■ **About this task**: Set out the records below again exactly; skip the images.

[Stored data]
━━━━━━━━━━━━━━━━━━━━━━━━━━━━━━
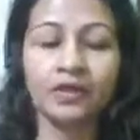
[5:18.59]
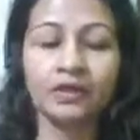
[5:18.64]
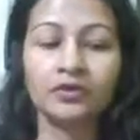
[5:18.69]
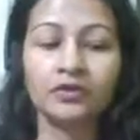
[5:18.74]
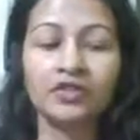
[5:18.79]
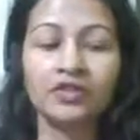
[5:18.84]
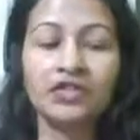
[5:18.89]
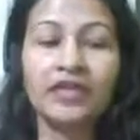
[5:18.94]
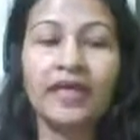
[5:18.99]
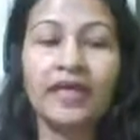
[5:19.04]

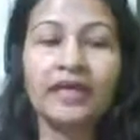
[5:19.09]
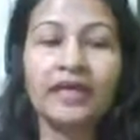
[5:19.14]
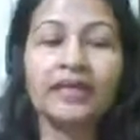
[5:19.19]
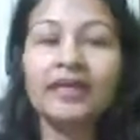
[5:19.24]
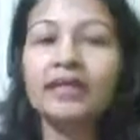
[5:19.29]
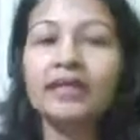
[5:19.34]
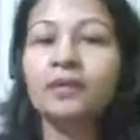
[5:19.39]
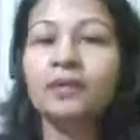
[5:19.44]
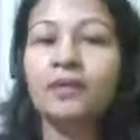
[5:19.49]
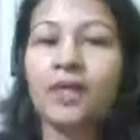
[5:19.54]
the
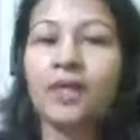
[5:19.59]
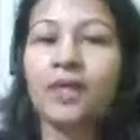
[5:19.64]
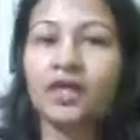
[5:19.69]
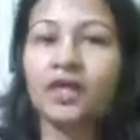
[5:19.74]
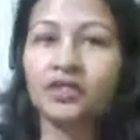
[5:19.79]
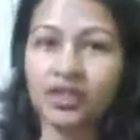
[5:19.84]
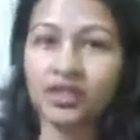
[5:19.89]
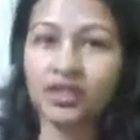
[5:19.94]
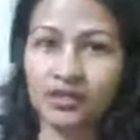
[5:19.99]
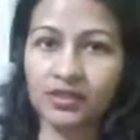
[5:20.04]
tightening in my
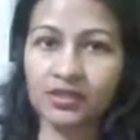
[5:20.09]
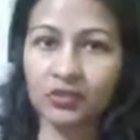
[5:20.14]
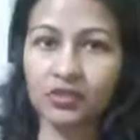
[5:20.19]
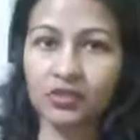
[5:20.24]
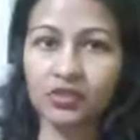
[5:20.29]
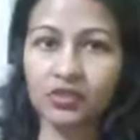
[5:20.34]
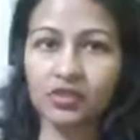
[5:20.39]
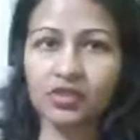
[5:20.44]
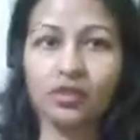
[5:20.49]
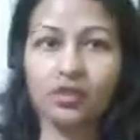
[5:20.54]
chest,
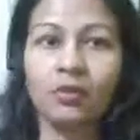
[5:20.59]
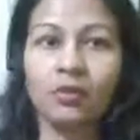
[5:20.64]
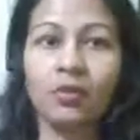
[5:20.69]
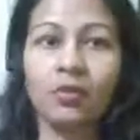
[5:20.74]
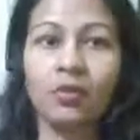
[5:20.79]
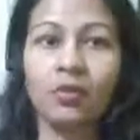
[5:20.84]
which is a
━━━━━━━━━━━━━━━━━━━━━━━━━━━━━━
■ **Task answer**:
[5:18.59]
[5:18.64]
[5:18.69]
[5:18.74]
[5:18.79]
[5:18.84]
[5:18.89]
[5:18.94]
[5:18.99]
[5:19.04]

[5:19.09]
[5:19.14]
[5:19.19]
[5:19.24]
[5:19.29]
[5:19.34]
[5:19.39]
[5:19.44]
[5:19.49]
[5:19.54]
the
[5:19.59]
[5:19.64]
[5:19.69]
[5:19.74]
[5:19.79]
[5:19.84]
[5:19.89]
[5:19.94]
[5:19.99]
[5:20.04]
tightening in my
[5:20.09]
[5:20.14]
[5:20.19]
[5:20.24]
[5:20.29]
[5:20.34]
[5:20.39]
[5:20.44]
[5:20.49]
[5:20.54]
chest,
[5:20.59]
[5:20.64]
[5:20.69]
[5:20.74]
[5:20.79]
[5:20.84]
which is a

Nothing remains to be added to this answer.